The frustration indices were calculated for the 20 protein domain pairs. Though the distribution of SRLF of MD and ID were observed to be largely comparable (two-sample KS test, p-value: 0.98) (Fig 6A) but ~12% (region II, III, IV, VI, VII and VIII of Fig 6A) of the residues showed differences in the single residue level frustration (SRLF) with 5 residues (region III and region VII of Fig 6A) showing drastic substitution from high frustration to minimal frustration and vice-versa. These 12% residues are distributed over the entire domain dataset i.e. each domain pair have at least one residue showing different frustration indices. Residues apart from domain-domain interface residues and functional residues were also observed to differ in the frustration index (S7A Fig).
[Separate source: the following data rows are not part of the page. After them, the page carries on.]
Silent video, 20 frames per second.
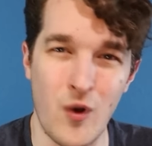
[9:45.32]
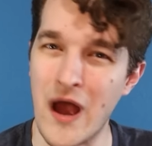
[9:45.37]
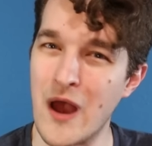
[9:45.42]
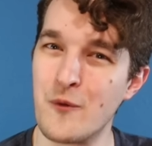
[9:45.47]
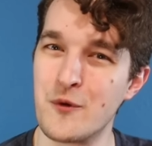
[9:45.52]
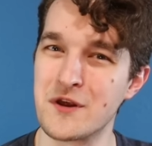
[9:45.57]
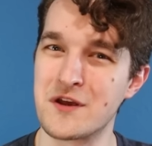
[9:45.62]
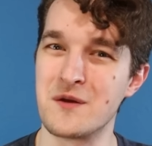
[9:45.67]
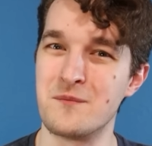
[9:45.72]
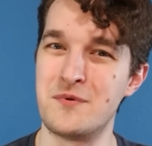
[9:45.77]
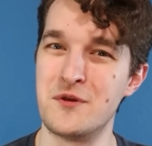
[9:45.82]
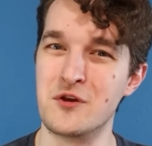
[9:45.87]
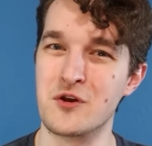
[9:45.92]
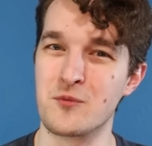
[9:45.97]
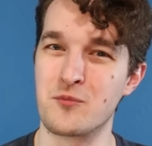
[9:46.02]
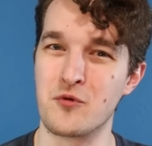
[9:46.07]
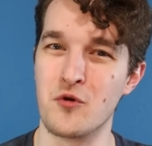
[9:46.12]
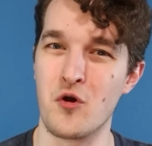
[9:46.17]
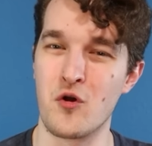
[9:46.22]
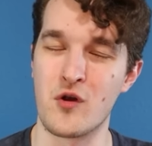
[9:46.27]
Why would a computer
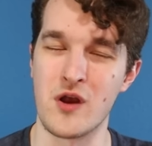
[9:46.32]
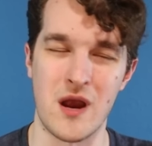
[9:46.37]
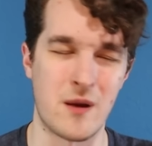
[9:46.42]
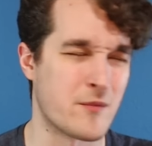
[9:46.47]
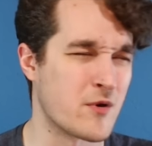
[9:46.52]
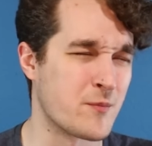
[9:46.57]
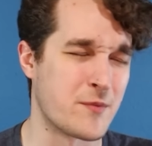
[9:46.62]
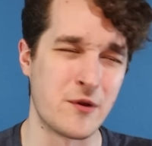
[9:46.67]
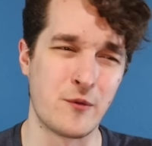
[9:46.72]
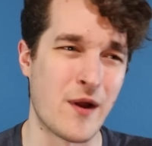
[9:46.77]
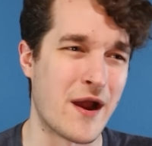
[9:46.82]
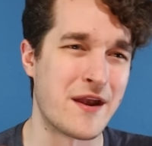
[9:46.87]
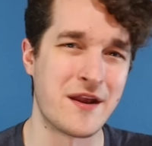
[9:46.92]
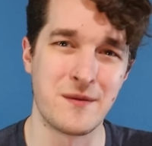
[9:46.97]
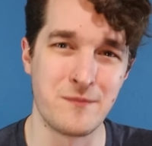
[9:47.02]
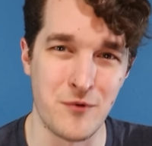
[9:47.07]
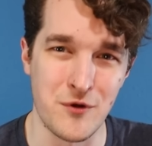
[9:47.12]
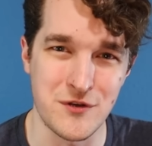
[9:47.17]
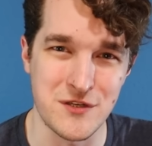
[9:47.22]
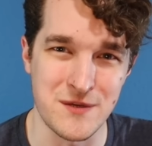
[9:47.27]
programmer be
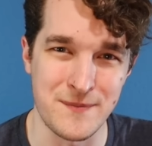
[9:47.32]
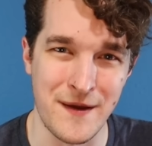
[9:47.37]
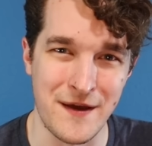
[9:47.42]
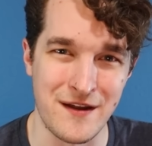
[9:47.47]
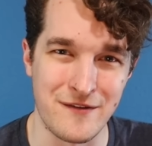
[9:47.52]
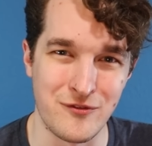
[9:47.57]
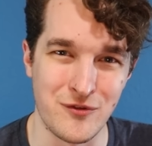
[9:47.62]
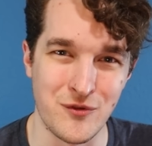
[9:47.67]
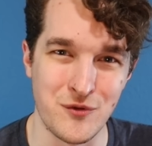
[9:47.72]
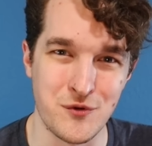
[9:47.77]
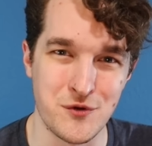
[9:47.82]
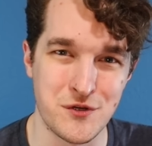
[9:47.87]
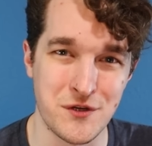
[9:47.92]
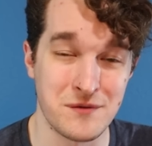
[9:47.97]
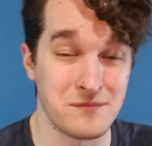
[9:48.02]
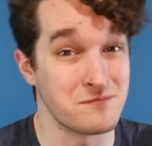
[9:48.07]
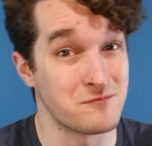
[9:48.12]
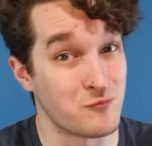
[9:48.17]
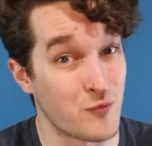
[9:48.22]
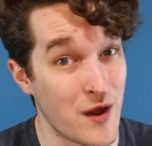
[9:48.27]
writing books about
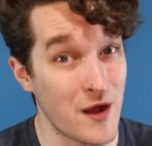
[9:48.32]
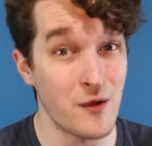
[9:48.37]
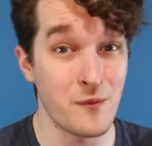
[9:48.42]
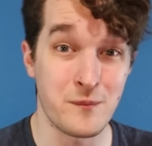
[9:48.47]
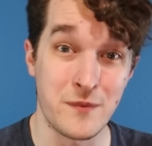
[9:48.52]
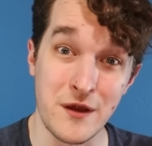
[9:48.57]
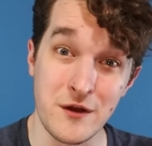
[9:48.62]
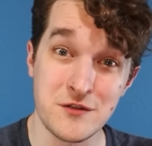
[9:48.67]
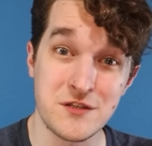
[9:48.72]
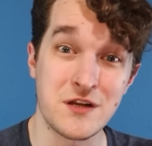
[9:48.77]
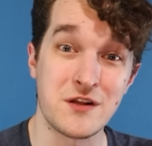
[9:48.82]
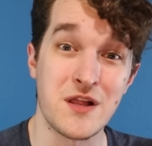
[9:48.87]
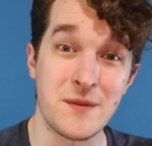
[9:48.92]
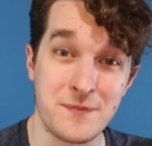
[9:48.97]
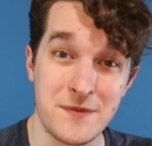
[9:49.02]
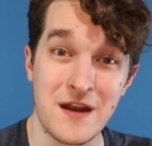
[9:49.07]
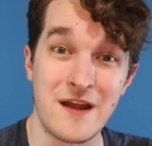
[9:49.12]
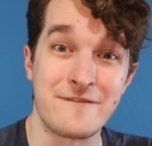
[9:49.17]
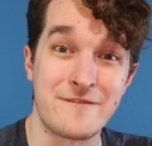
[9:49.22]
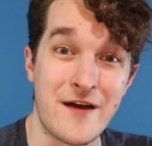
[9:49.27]
evolution? Well, here's a
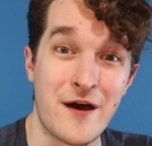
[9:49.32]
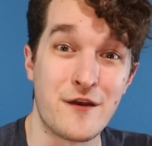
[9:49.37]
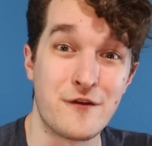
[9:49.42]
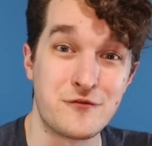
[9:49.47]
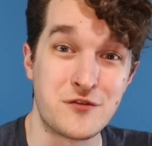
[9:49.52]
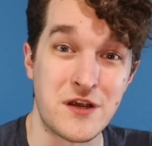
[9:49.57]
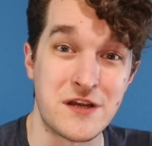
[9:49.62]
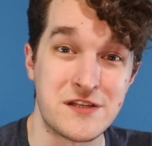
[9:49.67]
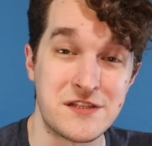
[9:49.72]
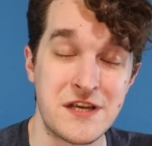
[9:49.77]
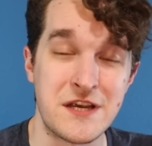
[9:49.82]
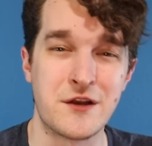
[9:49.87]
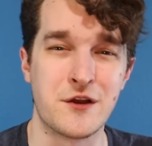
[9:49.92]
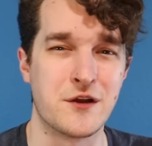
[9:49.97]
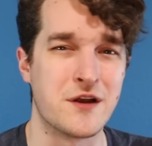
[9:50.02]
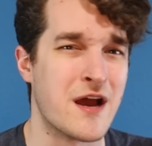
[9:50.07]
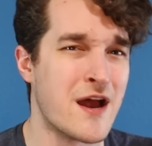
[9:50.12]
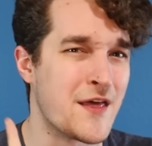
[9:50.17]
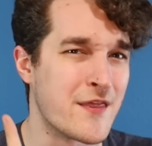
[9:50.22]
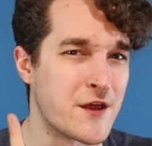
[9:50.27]
clip that I found of Jay
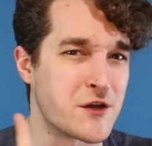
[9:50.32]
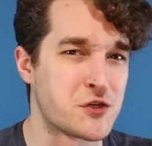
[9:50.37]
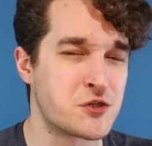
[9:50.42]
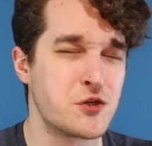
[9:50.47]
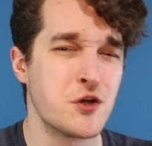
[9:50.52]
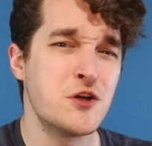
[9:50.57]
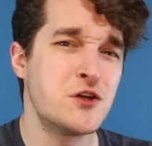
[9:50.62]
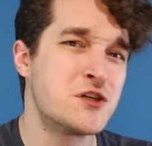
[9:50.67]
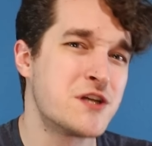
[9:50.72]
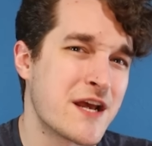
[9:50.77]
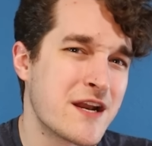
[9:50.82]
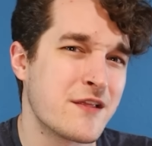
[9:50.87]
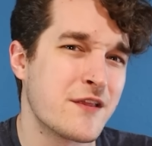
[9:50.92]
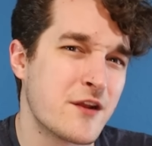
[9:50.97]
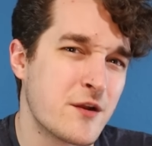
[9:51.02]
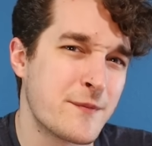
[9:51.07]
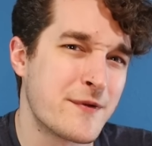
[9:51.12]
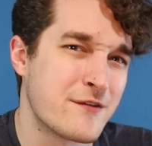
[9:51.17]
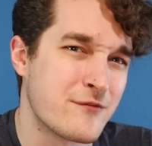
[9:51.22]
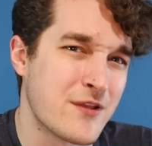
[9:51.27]
Segert that should shed a
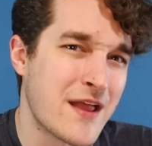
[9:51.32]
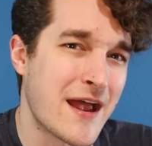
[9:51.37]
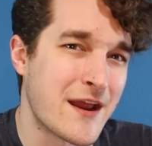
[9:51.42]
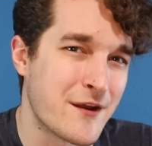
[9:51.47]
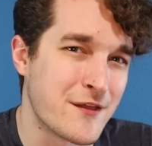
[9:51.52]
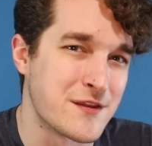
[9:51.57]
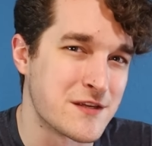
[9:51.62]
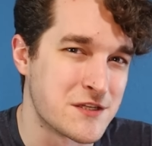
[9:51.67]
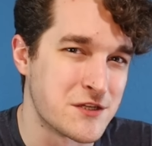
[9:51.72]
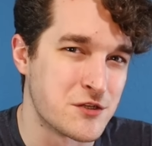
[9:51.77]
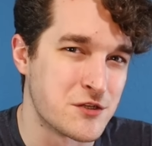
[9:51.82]
little bit of light on the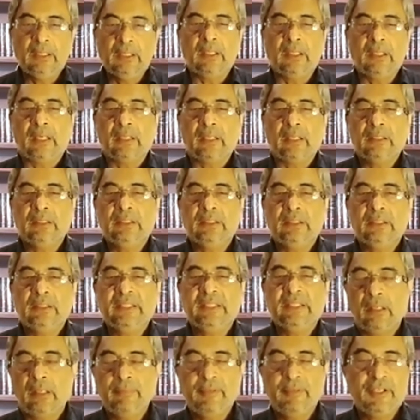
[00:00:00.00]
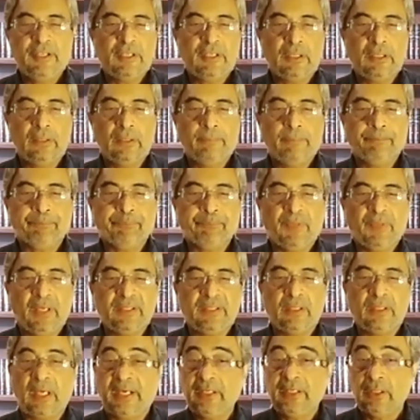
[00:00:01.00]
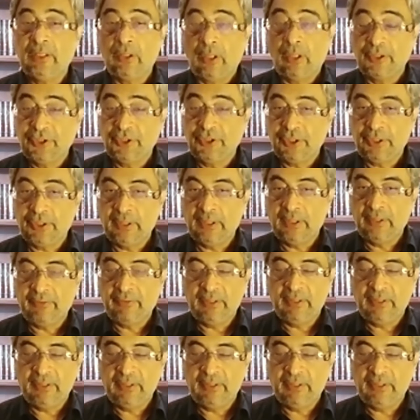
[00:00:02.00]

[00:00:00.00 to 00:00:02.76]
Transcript: that Islam is an ideologicalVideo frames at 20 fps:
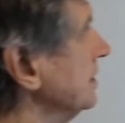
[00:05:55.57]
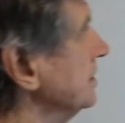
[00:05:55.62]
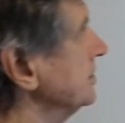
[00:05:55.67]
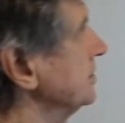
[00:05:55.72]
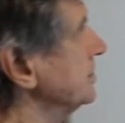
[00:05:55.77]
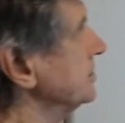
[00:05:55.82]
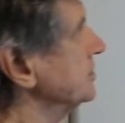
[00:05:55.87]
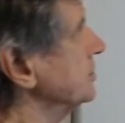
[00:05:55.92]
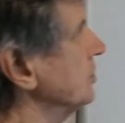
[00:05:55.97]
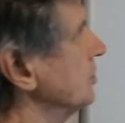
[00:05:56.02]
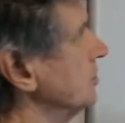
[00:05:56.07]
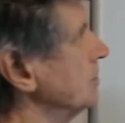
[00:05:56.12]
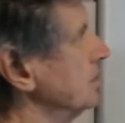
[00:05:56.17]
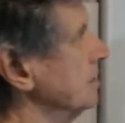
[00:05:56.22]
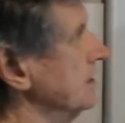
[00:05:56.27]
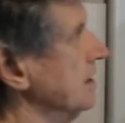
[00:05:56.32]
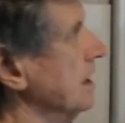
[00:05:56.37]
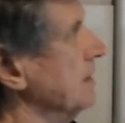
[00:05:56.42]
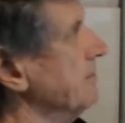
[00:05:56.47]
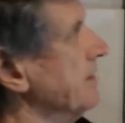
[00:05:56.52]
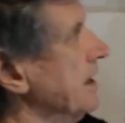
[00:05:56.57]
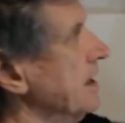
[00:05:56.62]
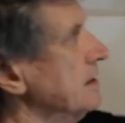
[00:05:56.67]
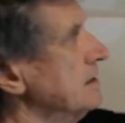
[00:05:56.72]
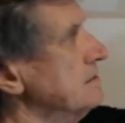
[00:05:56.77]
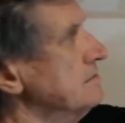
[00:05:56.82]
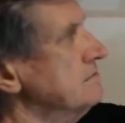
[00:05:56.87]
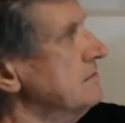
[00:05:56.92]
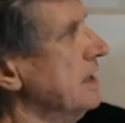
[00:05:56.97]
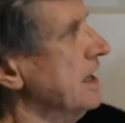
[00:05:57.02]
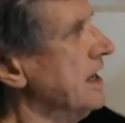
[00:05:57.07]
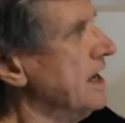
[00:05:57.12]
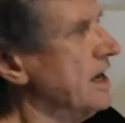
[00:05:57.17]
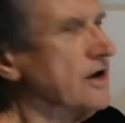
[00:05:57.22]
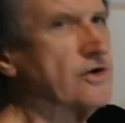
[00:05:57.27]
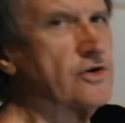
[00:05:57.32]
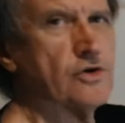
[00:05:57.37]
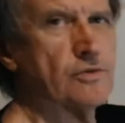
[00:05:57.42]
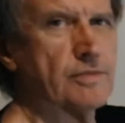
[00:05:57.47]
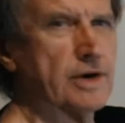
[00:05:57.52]
talk about how
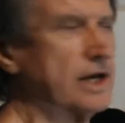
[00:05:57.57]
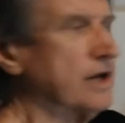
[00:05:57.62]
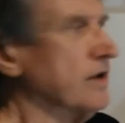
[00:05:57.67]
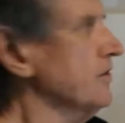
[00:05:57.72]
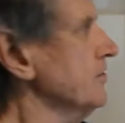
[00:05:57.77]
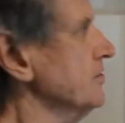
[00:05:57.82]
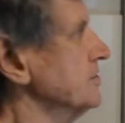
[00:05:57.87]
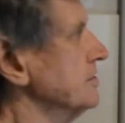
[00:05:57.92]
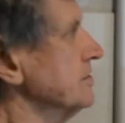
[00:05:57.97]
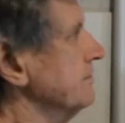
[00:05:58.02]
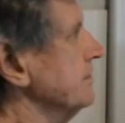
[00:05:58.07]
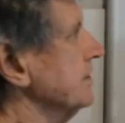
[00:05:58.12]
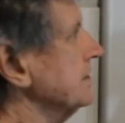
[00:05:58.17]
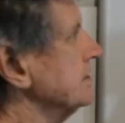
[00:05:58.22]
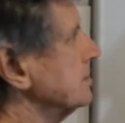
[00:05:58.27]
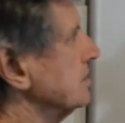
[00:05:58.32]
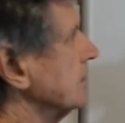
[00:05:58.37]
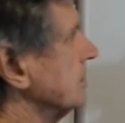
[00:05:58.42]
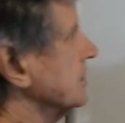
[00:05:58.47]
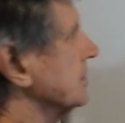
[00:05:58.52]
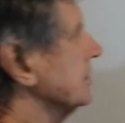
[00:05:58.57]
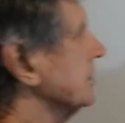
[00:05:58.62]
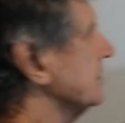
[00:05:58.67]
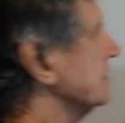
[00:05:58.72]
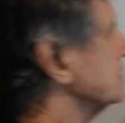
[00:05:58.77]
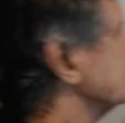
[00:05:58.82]
you make use of these light years.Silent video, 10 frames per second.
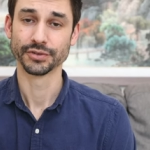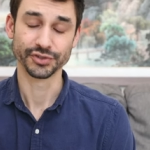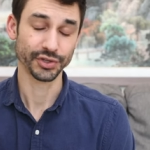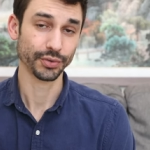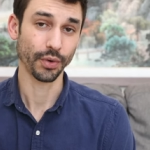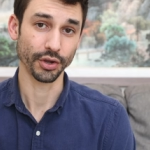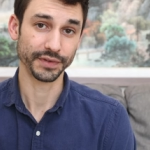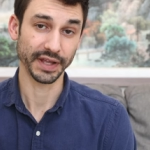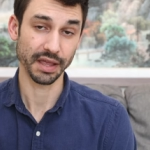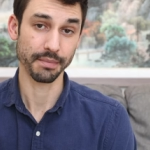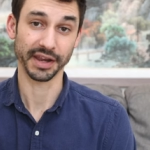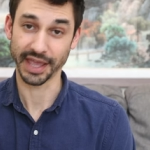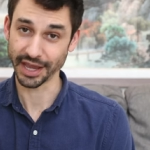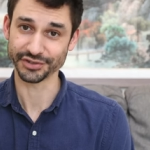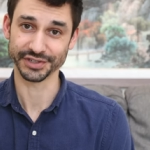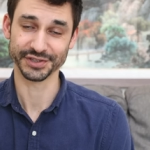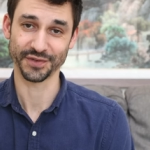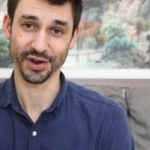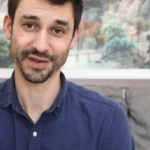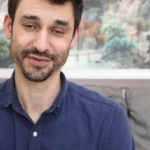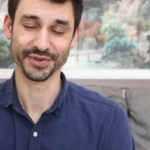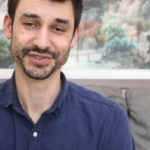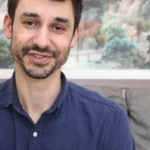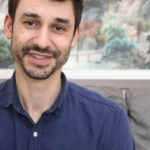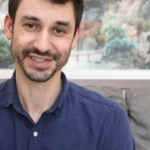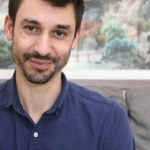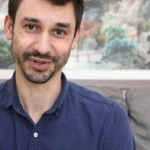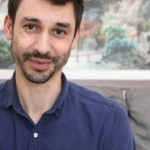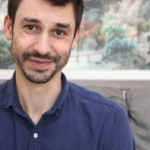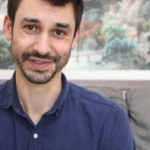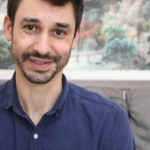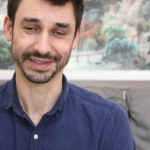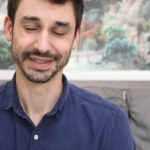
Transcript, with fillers: Two, are you taking medications for any of those symptoms?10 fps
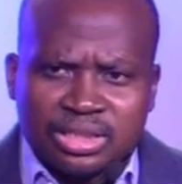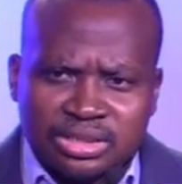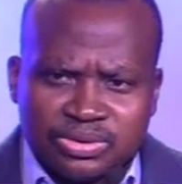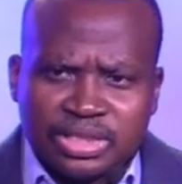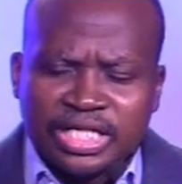
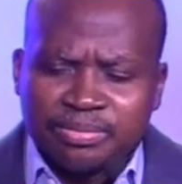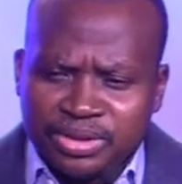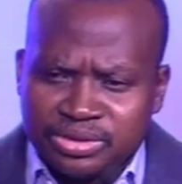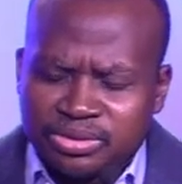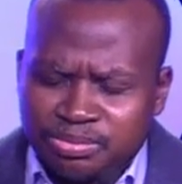and she would like
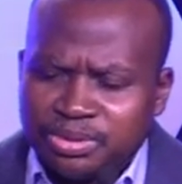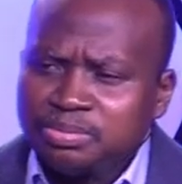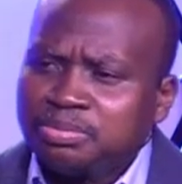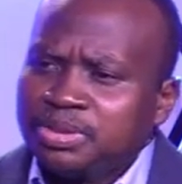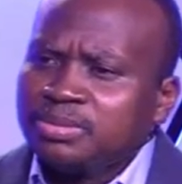me to be
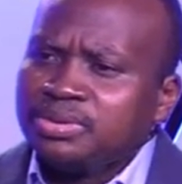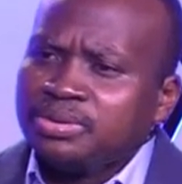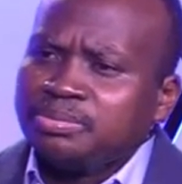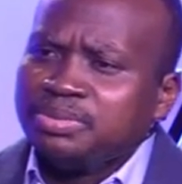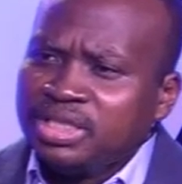able
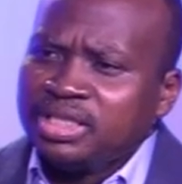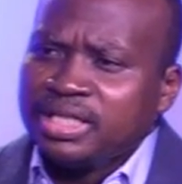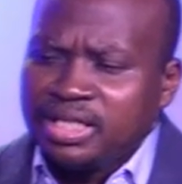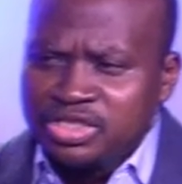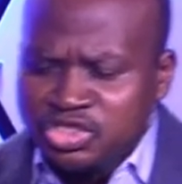to be
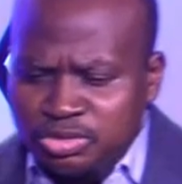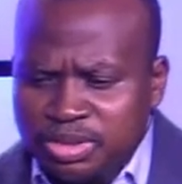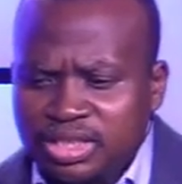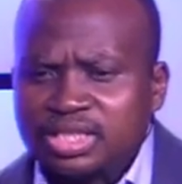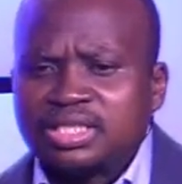there and
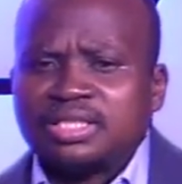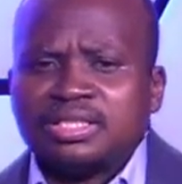speak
Moreover, differences in the frustration index of MD and ID were observed to be independent of the structural deviation observed. Equivalent numbers of substitutions were observed at structural deviation greater than 1Å and lower than or equal to 1Å (Fig 6D). Similar trends as that of SRLF were observed for configurational frustration and mutational frustration (Fig 6B, 6C, 6E and 6F) but a higher number of contacts showed differences in configurational frustration type as compared to mutational frustration type. Many residues which are neither domain-domain interface residues nor associated with function showed differences in the frustration type of contact (S7B and S7C Fig). The differences suggest that when a protein domain tethers to another domain not only the stability of entire domain  or the folding rates differ as reported earlier  but the stability of the residues as well contact pairs changes for few cases. Since a larger number of contacts were observed to be configurationally frustrated (higher the configurational frustration index; more stable the conformation during the folding process) in comparison to mutationally frustrated, it hints that the domains may sample different conformations during the folding process in MD and ID, as have been reported earlier in literature for some multi-domain proteins [16–20].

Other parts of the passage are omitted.